Евхаристическое приношение начинается с того священнодействия, которое теперь называют обычно «великим входом». Название это, кстати сказать, отсутствующее в служебнике, вторично. Оно возникло и прочно вошло в употребление тогда, когда первичный смысл этого священнодействия, как именно приношения жертвы к жертвеннику, оказался отчасти затемненным, и вход в алтарь с дарами стал обрастать уже знакомым нам изобразительным символизмом, стал истолковываться как образ царского входа Господня в Иерусалим или же погребения Христа Иосифом и Никодимом и т. д.

Главной причиной, приведшей к этому символическому усложнению великого входа, надо признать постепенное отделение от самой Литургии приготовления евхаристических даров, то есть приношения в непосредственном, буквальном смысле этого слова, выделение его в отдельное священнодействие, получившее название проскомидии (от греческого προσκομιδη). В теперешней нашей практике служба эта совершается до Литургии, в алтаре, одними священнослужителями. Участие в ней мiрян сводится, да и то далеко не повсеместно, к подаче ими - притом «извне», через третьих лиц - своих частных просфор с записками «за здравие» и «за упокой».

С богословской точки зрения, самым примечательным в проскомидии является ее чин, состоящий в некоем символическом жертвоприношении. Приготовление евхаристического хлеба совершается как заклание Агнца, вливание вина в чашу как излияние крови и воды из ребер распятого Христа и т. д. При этом очевидно, что весь этот достаточно сложный символический обряд никоим образом не заменяет собою самой Литургии, приготовлением к которой он является.

Поэтому неизбежно возникает вопрос: в чем же смысл этих символов? Какова связь этого как бы «предварительного» жертвоприношения с тем приношением, которое, как мы только что говорили, составляет сущность Евхаристии? Для понимания Литургии вопросы эти огромной важности, а между тем в нашем школьном богословии они попросту игнорируются; что же касается литургистов, то их ответ заключается все в той же, как раз ничего и не объясняющей, ссылке на «символизм», якобы присущий нашему богослужению. Тогда как в том-то и все дело, что Литургия всей своей сущностью, всей своей укорененностью в Боговоплощении, и в нем явленного, в силе пришедшего Царства Божия, отвергает и исключает противопоставление символа и реальности. Но вот, каждый день на протяжении веков, тысячи священников, надрезая крестообразно евхаристический хлеб, произносят, и надо думать, с благоговением и верой, священные слова: «Жрется (то есть приносится в жертву) Агнец Божий, вземляй грех мiра…».

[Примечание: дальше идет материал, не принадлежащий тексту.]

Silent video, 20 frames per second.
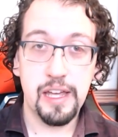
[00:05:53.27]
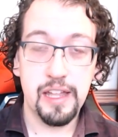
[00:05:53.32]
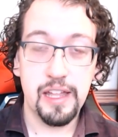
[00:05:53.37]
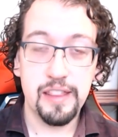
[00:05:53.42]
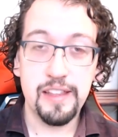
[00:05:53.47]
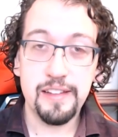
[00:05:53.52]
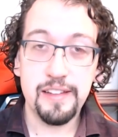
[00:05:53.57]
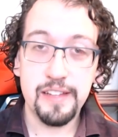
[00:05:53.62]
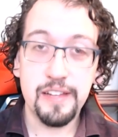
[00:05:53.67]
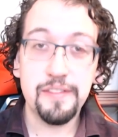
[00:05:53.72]

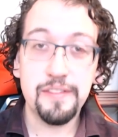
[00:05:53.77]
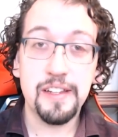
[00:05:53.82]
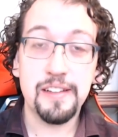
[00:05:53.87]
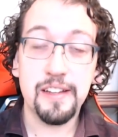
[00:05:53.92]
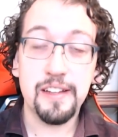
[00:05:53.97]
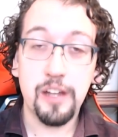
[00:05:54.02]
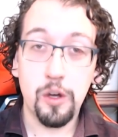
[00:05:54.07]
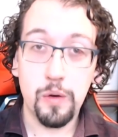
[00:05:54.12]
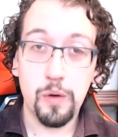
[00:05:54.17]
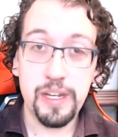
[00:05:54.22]
This gives us
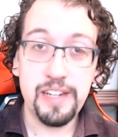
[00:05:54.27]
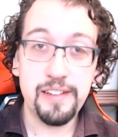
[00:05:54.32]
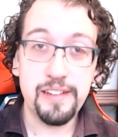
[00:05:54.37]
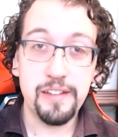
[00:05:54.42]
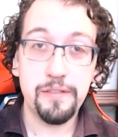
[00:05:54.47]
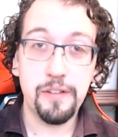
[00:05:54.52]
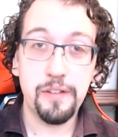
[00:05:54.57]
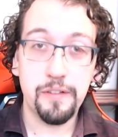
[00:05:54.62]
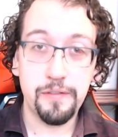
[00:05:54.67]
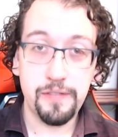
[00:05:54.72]
a
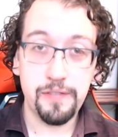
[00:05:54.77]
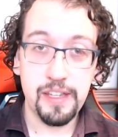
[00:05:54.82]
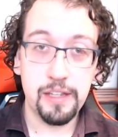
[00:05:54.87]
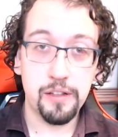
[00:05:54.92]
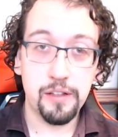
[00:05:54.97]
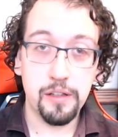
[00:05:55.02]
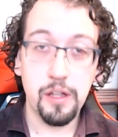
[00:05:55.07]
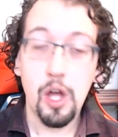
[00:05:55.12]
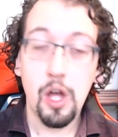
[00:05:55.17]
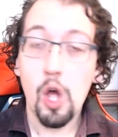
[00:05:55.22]
cohesive
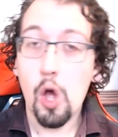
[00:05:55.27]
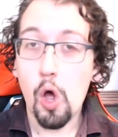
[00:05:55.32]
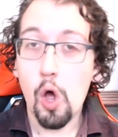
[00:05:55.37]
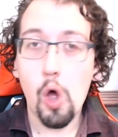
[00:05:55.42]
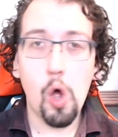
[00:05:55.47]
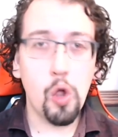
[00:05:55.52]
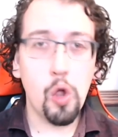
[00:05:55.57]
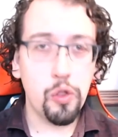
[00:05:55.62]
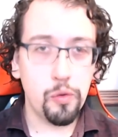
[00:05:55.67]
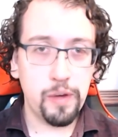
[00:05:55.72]
feel
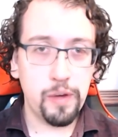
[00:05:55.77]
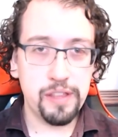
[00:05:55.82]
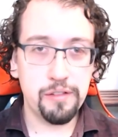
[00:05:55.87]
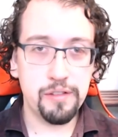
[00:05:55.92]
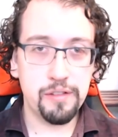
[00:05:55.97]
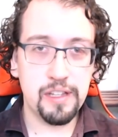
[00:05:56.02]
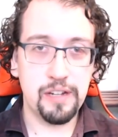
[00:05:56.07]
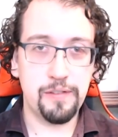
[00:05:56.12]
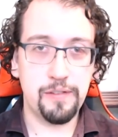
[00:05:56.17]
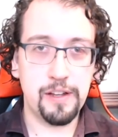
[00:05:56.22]
all the way
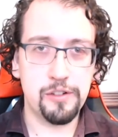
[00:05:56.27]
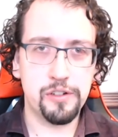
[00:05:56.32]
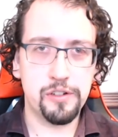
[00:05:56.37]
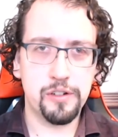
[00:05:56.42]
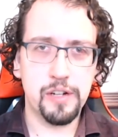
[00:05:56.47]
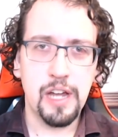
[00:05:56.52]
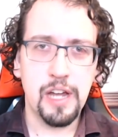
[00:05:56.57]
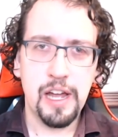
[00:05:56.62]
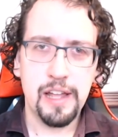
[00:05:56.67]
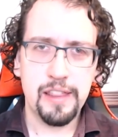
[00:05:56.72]
through the
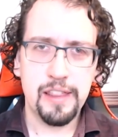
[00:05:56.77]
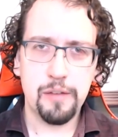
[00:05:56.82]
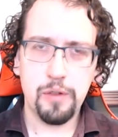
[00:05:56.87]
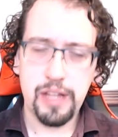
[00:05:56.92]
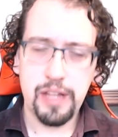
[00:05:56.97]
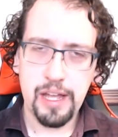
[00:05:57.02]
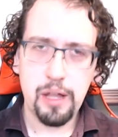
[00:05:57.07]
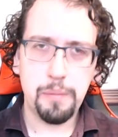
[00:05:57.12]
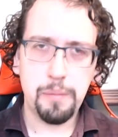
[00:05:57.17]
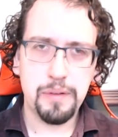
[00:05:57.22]
adventure that
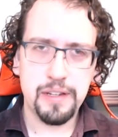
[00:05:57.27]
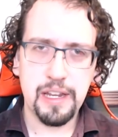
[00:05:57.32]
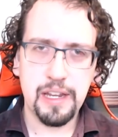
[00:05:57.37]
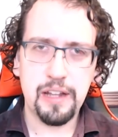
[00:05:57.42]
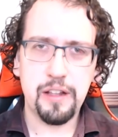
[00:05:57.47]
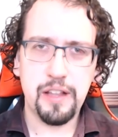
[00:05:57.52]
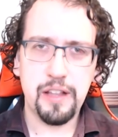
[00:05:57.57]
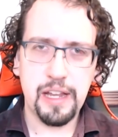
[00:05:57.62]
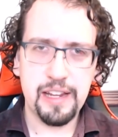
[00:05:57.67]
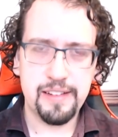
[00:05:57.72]
will help
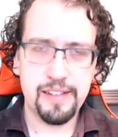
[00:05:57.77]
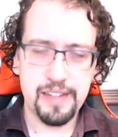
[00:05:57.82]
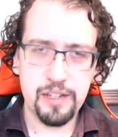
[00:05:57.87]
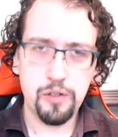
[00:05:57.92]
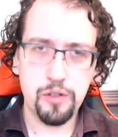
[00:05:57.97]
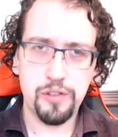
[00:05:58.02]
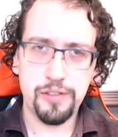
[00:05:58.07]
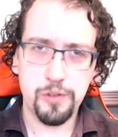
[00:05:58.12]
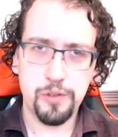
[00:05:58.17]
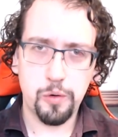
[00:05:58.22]
tell a
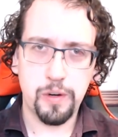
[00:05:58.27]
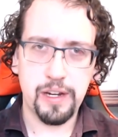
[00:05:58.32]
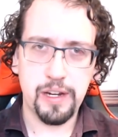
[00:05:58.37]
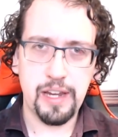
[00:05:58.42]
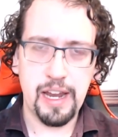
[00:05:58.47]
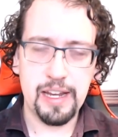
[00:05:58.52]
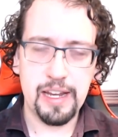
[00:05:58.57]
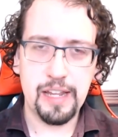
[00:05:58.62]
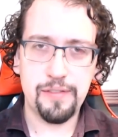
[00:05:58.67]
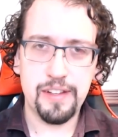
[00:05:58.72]
single
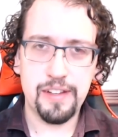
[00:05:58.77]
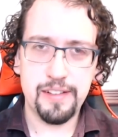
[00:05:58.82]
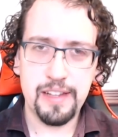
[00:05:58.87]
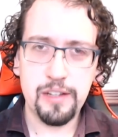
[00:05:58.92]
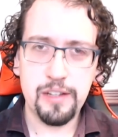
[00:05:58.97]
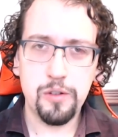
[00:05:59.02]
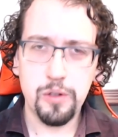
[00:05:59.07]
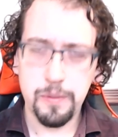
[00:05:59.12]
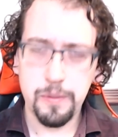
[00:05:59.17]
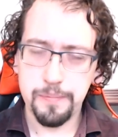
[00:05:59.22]
story and give a
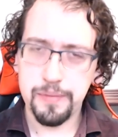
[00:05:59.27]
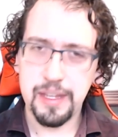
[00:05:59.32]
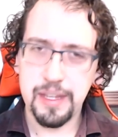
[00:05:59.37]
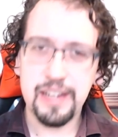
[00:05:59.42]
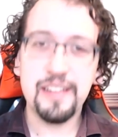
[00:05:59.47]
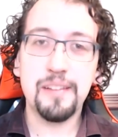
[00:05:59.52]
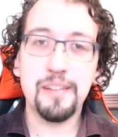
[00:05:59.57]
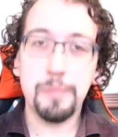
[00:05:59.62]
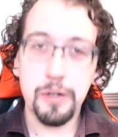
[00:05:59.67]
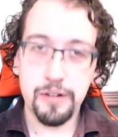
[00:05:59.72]
single
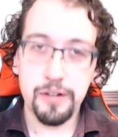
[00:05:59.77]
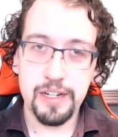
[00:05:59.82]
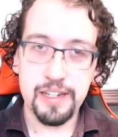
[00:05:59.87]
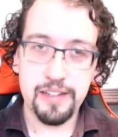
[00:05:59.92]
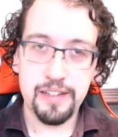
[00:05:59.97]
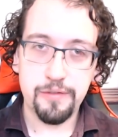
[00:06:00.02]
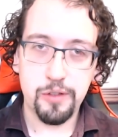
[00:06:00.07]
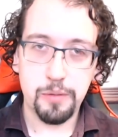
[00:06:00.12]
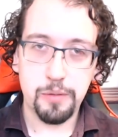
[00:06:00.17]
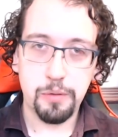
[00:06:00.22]

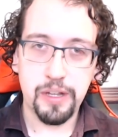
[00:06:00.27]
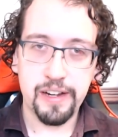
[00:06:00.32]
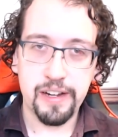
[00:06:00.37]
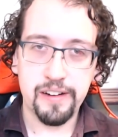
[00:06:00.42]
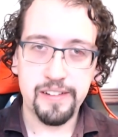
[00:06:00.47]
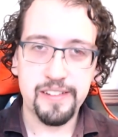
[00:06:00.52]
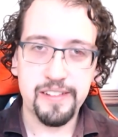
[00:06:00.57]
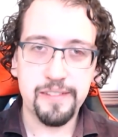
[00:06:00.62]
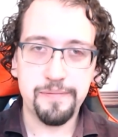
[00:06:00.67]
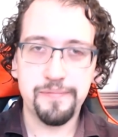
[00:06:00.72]
experience for the
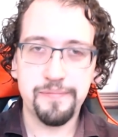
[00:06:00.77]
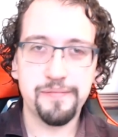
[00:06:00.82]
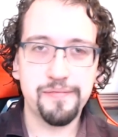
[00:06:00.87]
players.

Что же это? «Просто символ», в котором «на самом деле» ничего не происходит, не совершается, нет никакой «реальности»? Но тогда позволительно спросить: для чего же он, собственно, нужен? Ведь его, поскольку совершается он в одиночестве алтаря, вне присутствия мiрян, не объяснить даже педагогическими соображениями, как некое поучение. А если так, то в вопросе этом необходимо разобраться, ибо от него зависит правильное понимание Евхаристии и в ней совершающегося жертвоприношения.